Exercise details » The answer must consist of every line from the data that holds "frames".
-------- Records for this task --------
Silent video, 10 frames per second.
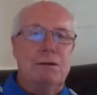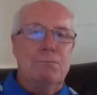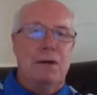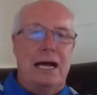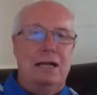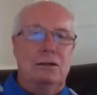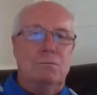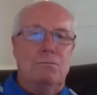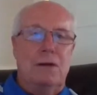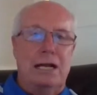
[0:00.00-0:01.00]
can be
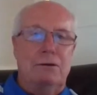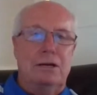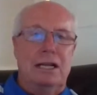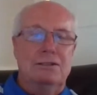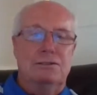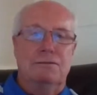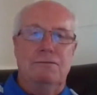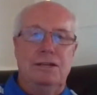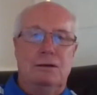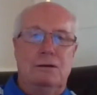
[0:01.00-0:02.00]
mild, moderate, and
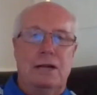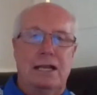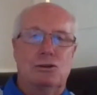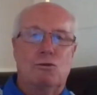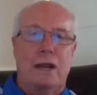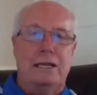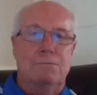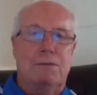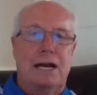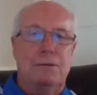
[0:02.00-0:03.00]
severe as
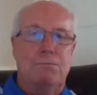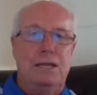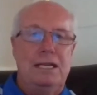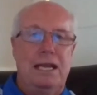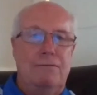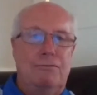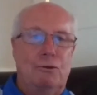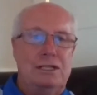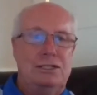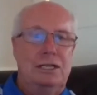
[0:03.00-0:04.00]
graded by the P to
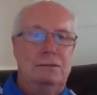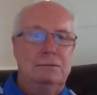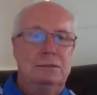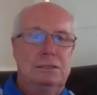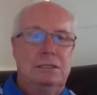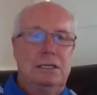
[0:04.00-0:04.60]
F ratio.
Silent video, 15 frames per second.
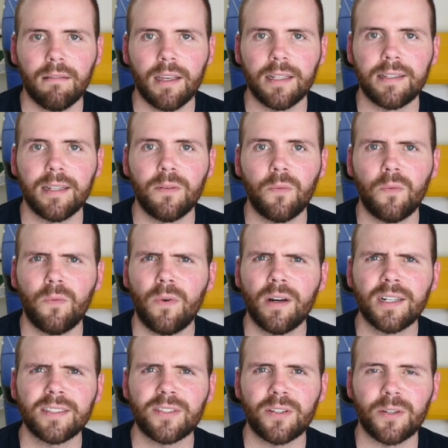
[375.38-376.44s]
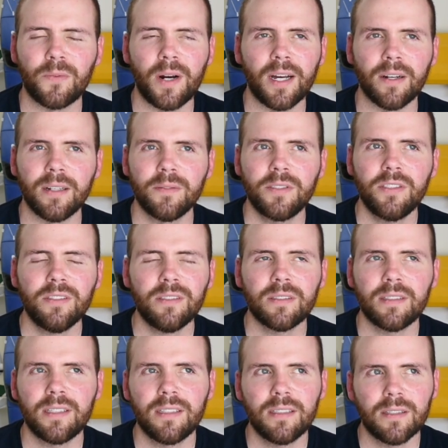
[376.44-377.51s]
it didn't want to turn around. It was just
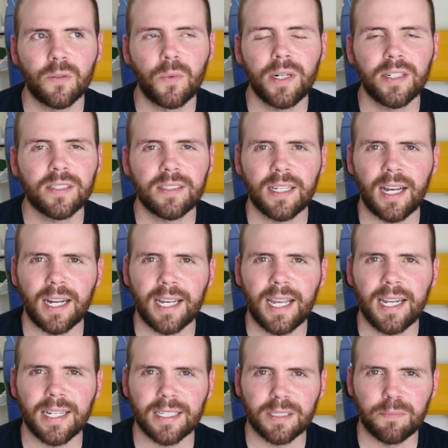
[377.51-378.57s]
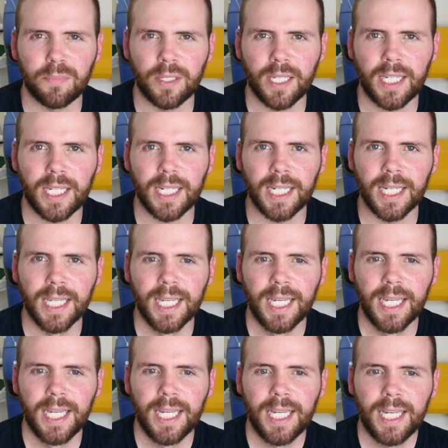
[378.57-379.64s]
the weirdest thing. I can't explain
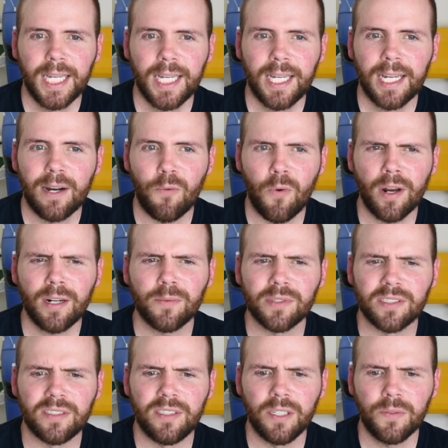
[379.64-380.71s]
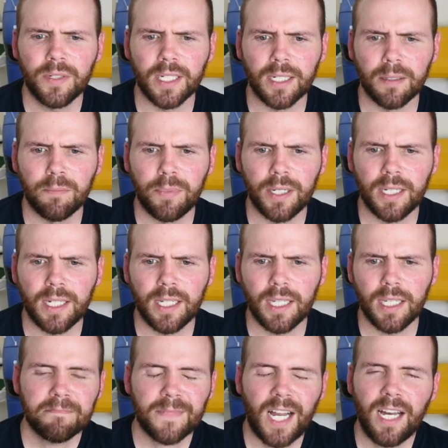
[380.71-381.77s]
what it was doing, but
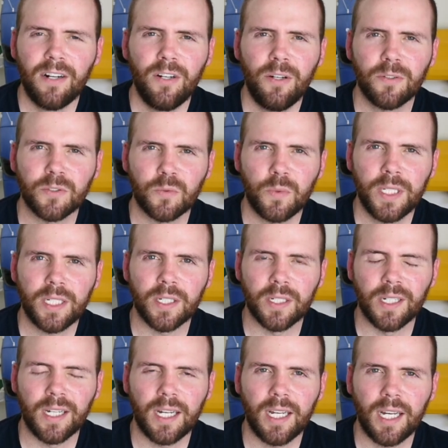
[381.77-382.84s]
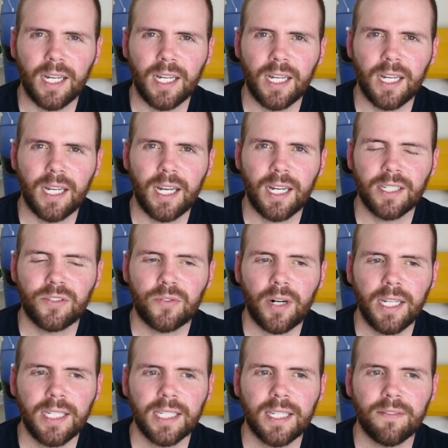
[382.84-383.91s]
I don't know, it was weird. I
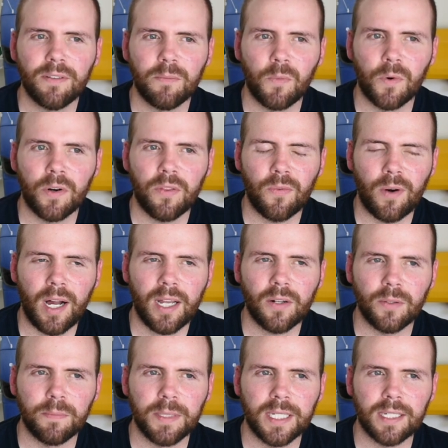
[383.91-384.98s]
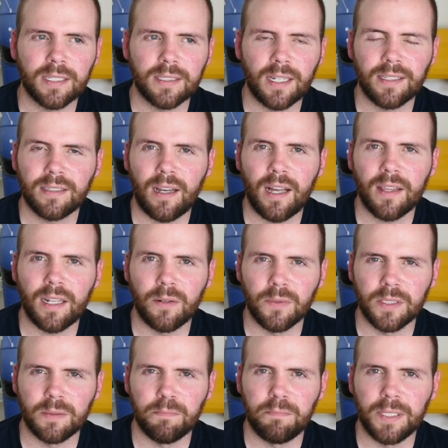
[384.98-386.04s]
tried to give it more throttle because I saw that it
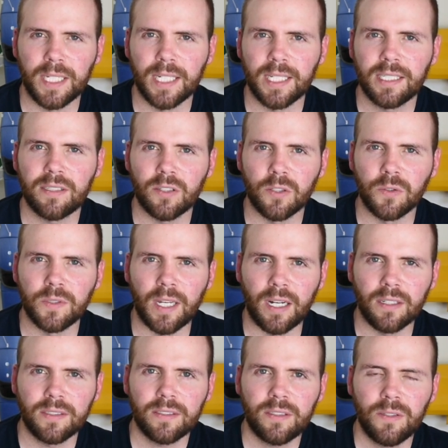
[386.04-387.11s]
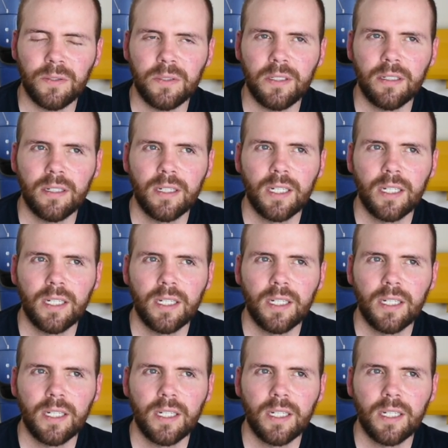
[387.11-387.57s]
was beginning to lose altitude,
--------
Exercise result »
Silent video, 10 frames per second.
Silent video, 15 frames per second.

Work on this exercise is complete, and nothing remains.